#### [Goal of the exercise]
Please output the following records exactly. Leave every image out.

╭─ Provided material

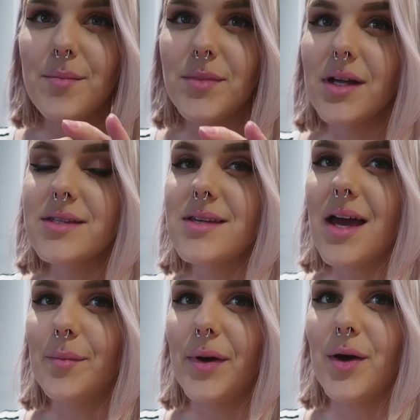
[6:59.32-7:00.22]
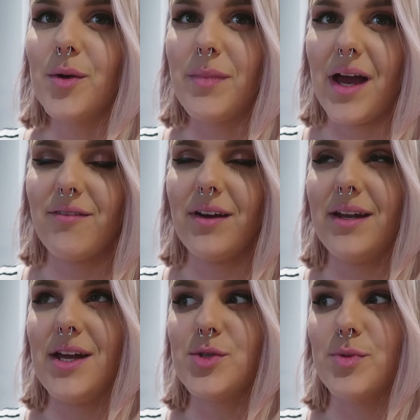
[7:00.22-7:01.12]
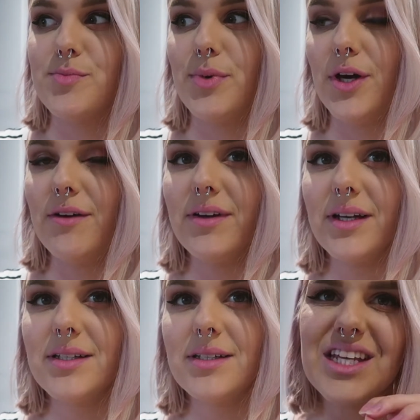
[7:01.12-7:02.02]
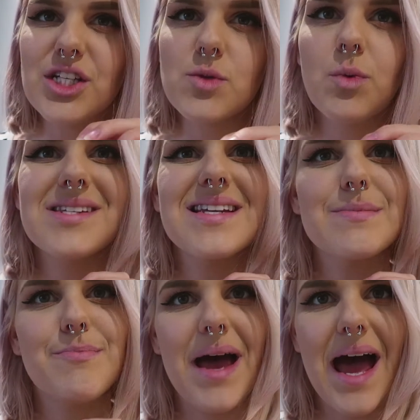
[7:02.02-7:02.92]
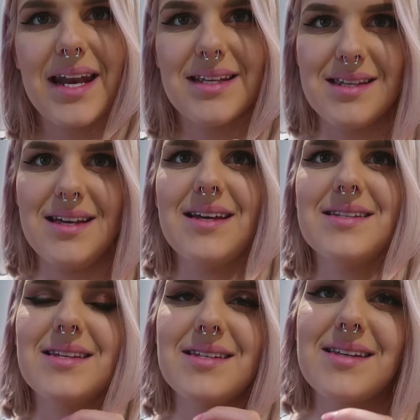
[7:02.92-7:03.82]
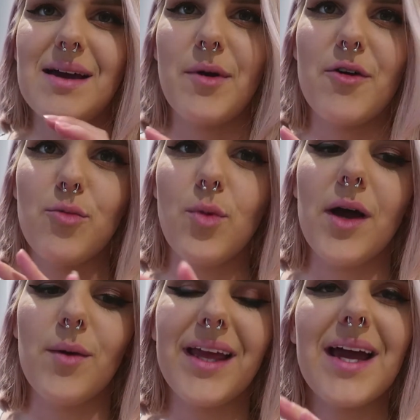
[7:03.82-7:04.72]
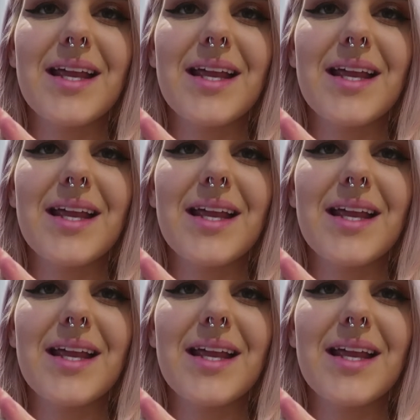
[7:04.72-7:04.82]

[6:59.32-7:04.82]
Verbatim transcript: I'm not saying my old MAC foundation was perfect. It just wasn't as bad as this. This is coming off way, like,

╰─

#### [Problem solution]
[6:59.32-7:00.22]
[7:00.22-7:01.12]
[7:01.12-7:02.02]
[7:02.02-7:02.92]
[7:02.92-7:03.82]
[7:03.82-7:04.72]
[7:04.72-7:04.82]

[6:59.32-7:04.82]
Verbatim transcript: I'm not saying my old MAC foundation was perfect. It just wasn't as bad as this. This is coming off way, like,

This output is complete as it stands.